GOAL OF THE EXERCISE | Your transcription must include every record word for word and no pictures.
===== STORED DATA =====
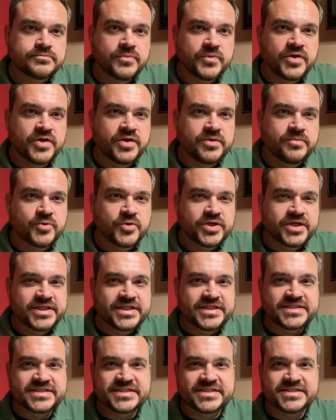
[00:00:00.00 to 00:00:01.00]
Good morning.
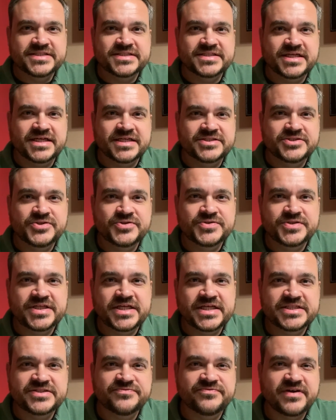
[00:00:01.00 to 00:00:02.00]
This is
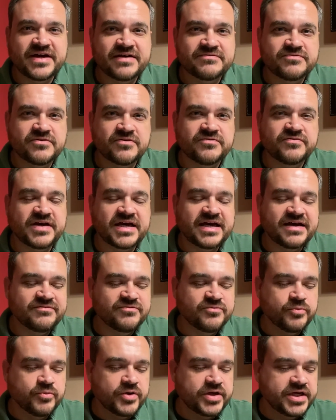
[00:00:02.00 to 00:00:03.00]
Tuesday's 5 for
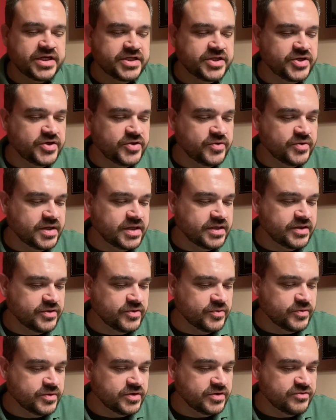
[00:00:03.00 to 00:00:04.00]
5, bringing you the
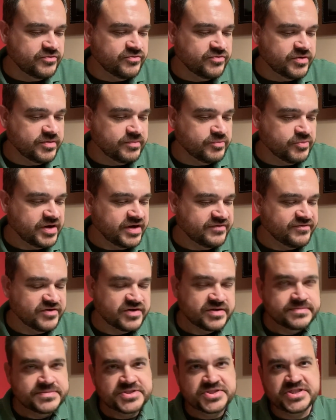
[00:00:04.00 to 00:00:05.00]
word from
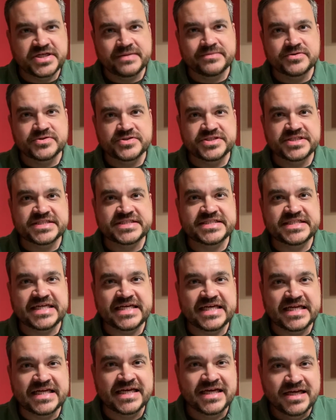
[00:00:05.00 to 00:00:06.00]
Proverbs chapter
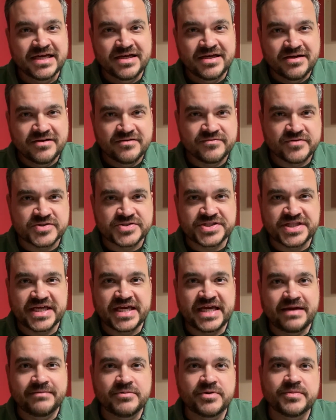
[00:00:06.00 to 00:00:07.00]
16. Verse that
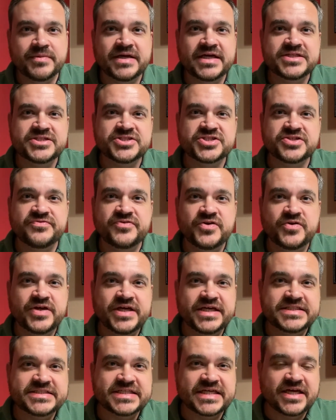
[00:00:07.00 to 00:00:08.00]
came to mind just a few
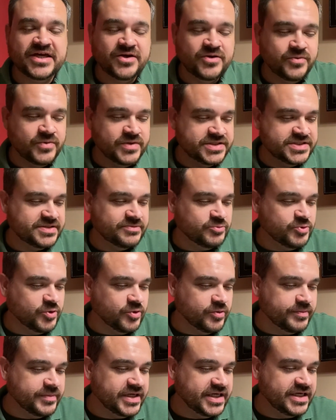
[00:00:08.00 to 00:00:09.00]
days ago when someone
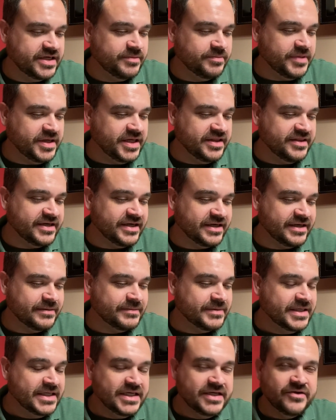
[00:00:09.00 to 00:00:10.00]
reminded me that
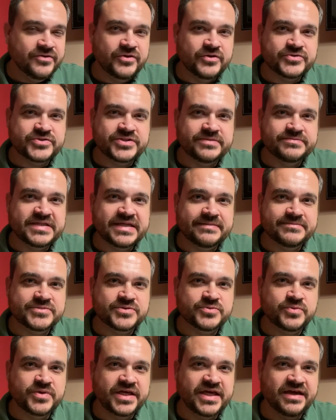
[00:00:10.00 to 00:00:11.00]
though
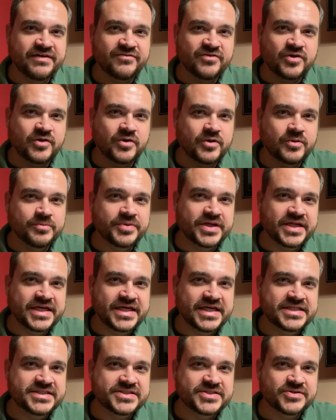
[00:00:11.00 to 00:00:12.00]
sometimes we have our own
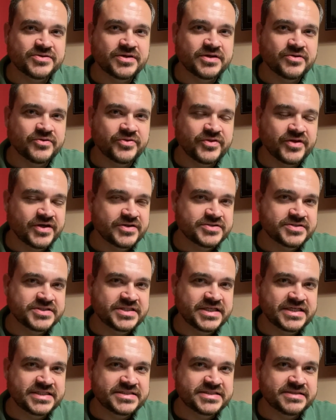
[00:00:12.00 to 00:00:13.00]
plans and our own thoughts,
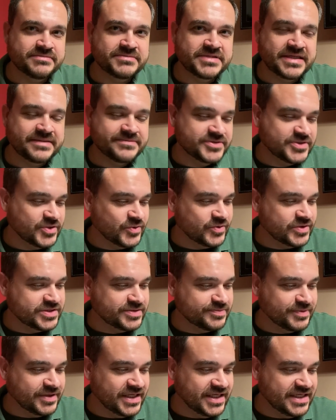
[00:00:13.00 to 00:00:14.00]
that sometimes the Lord's
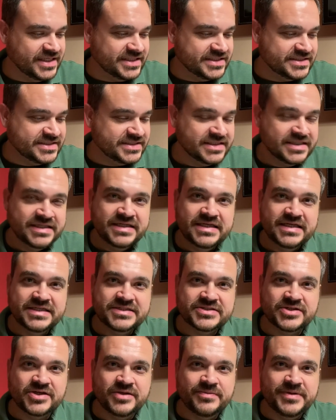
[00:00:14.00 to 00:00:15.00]
plan is
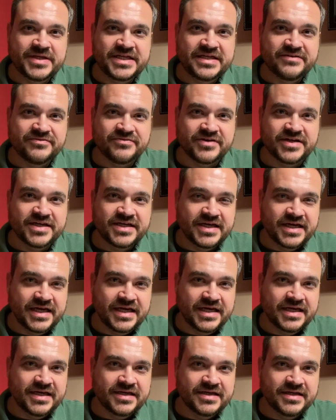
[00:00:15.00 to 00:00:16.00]
going to be different,
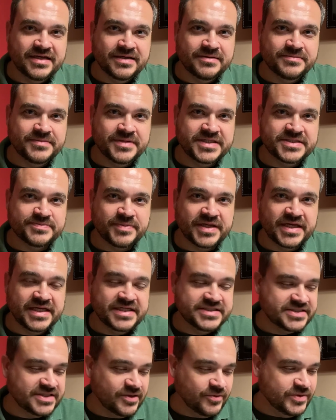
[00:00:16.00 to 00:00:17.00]
and His plan
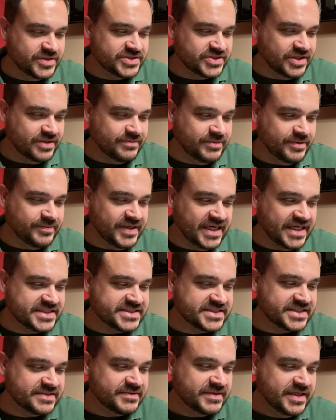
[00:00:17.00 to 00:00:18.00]
is always going to be
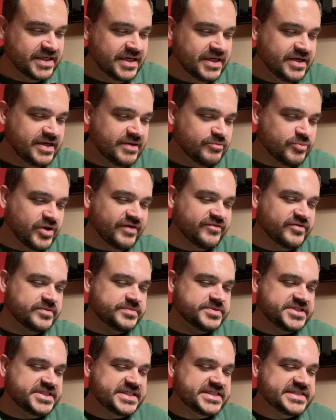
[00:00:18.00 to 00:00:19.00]
best. And
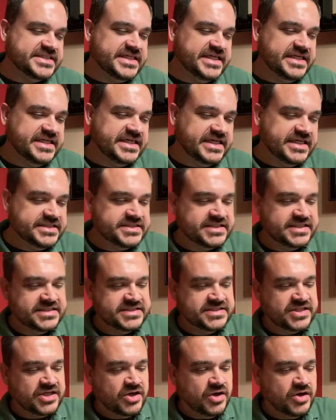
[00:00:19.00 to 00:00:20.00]
Proverbs 16:9 says,
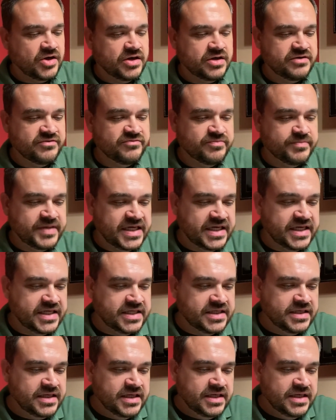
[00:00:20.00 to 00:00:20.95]
"The heart of man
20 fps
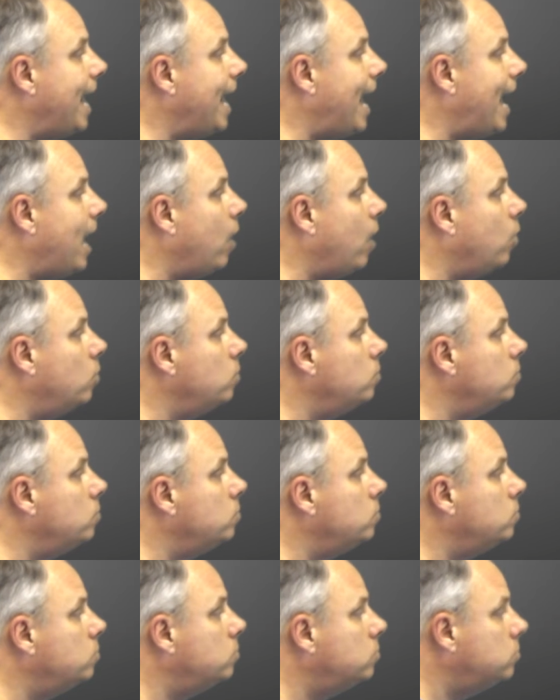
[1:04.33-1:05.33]
out
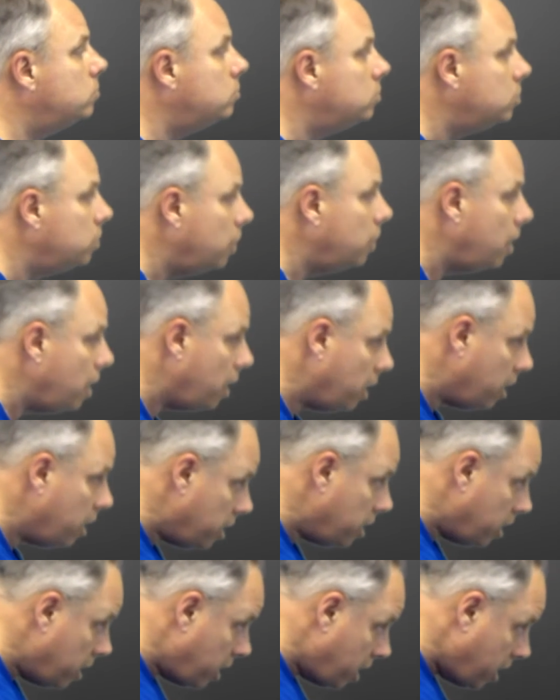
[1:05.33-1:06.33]

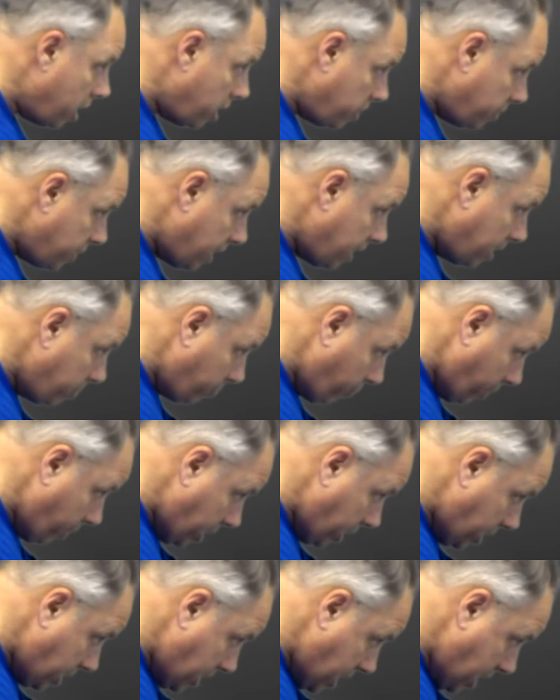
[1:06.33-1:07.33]
and then bring
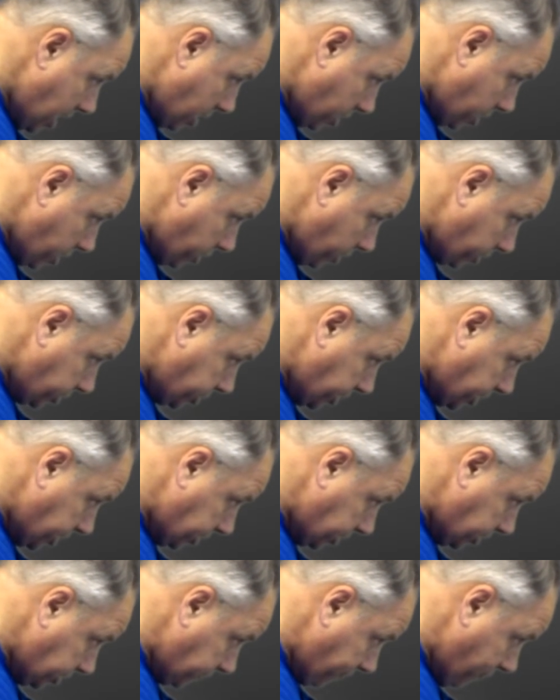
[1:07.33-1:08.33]
it down to your chest
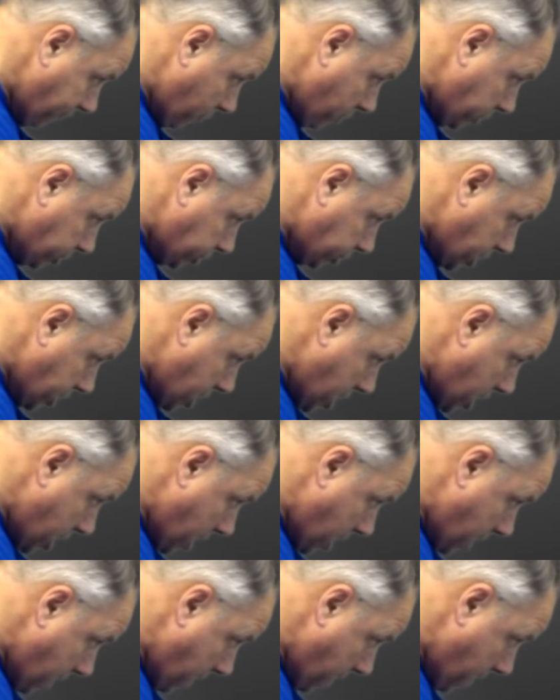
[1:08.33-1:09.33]
as far as you can.
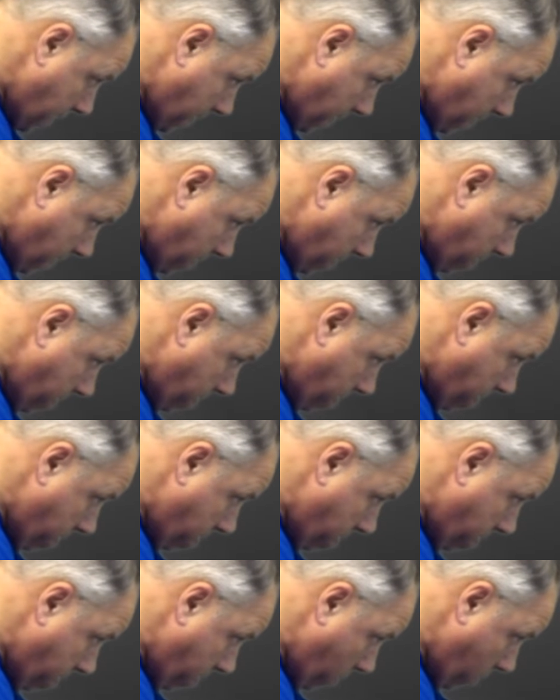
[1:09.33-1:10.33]

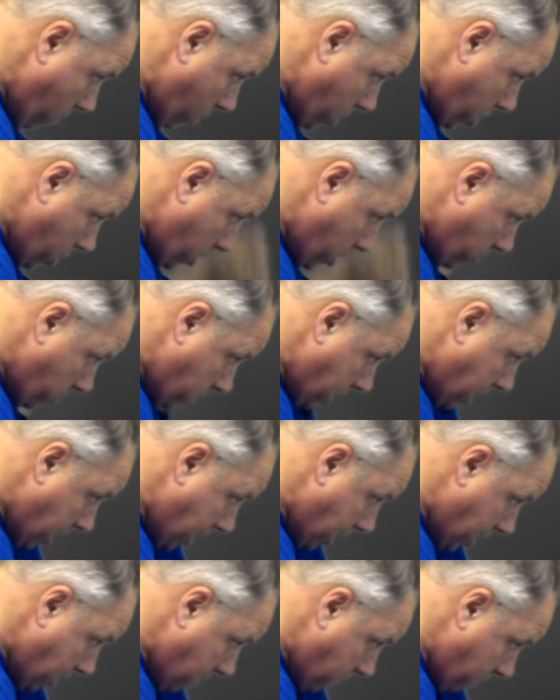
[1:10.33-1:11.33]
When you do
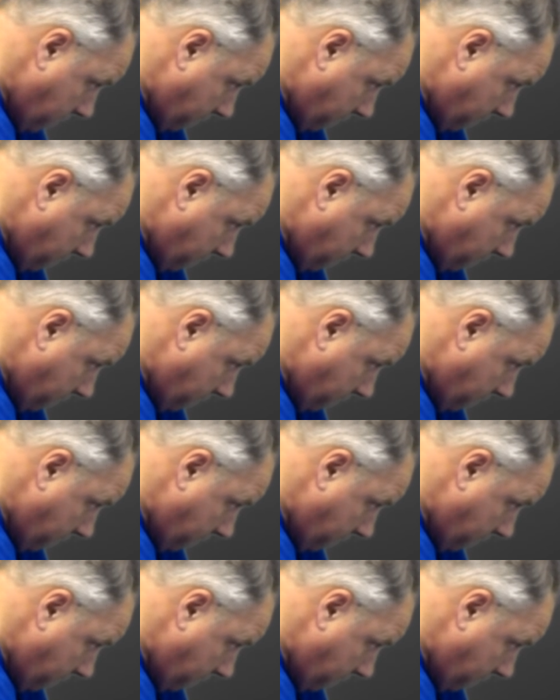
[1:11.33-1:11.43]
that, you'll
=====
TASK SOLUTION |
[00:00:00.00 to 00:00:01.00]
Good morning.
[00:00:01.00 to 00:00:02.00]
This is
[00:00:02.00 to 00:00:03.00]
Tuesday's 5 for
[00:00:03.00 to 00:00:04.00]
5, bringing you the
[00:00:04.00 to 00:00:05.00]
word from
[00:00:05.00 to 00:00:06.00]
Proverbs chapter
[00:00:06.00 to 00:00:07.00]
16. Verse that
[00:00:07.00 to 00:00:08.00]
came to mind just a few
[00:00:08.00 to 00:00:09.00]
days ago when someone
[00:00:09.00 to 00:00:10.00]
reminded me that
[00:00:10.00 to 00:00:11.00]
though
[00:00:11.00 to 00:00:12.00]
sometimes we have our own
[00:00:12.00 to 00:00:13.00]
plans and our own thoughts,
[00:00:13.00 to 00:00:14.00]
that sometimes the Lord's
[00:00:14.00 to 00:00:15.00]
plan is
[00:00:15.00 to 00:00:16.00]
going to be different,
[00:00:16.00 to 00:00:17.00]
and His plan
[00:00:17.00 to 00:00:18.00]
is always going to be
[00:00:18.00 to 00:00:19.00]
best. And
[00:00:19.00 to 00:00:20.00]
Proverbs 16:9 says,
[00:00:20.00 to 00:00:20.95]
"The heart of man
20 fps
[1:04.33-1:05.33]
out
[1:05.33-1:06.33]

[1:06.33-1:07.33]
and then bring
[1:07.33-1:08.33]
it down to your chest
[1:08.33-1:09.33]
as far as you can.
[1:09.33-1:10.33]

[1:10.33-1:11.33]
When you do
[1:11.33-1:11.43]
that, you'll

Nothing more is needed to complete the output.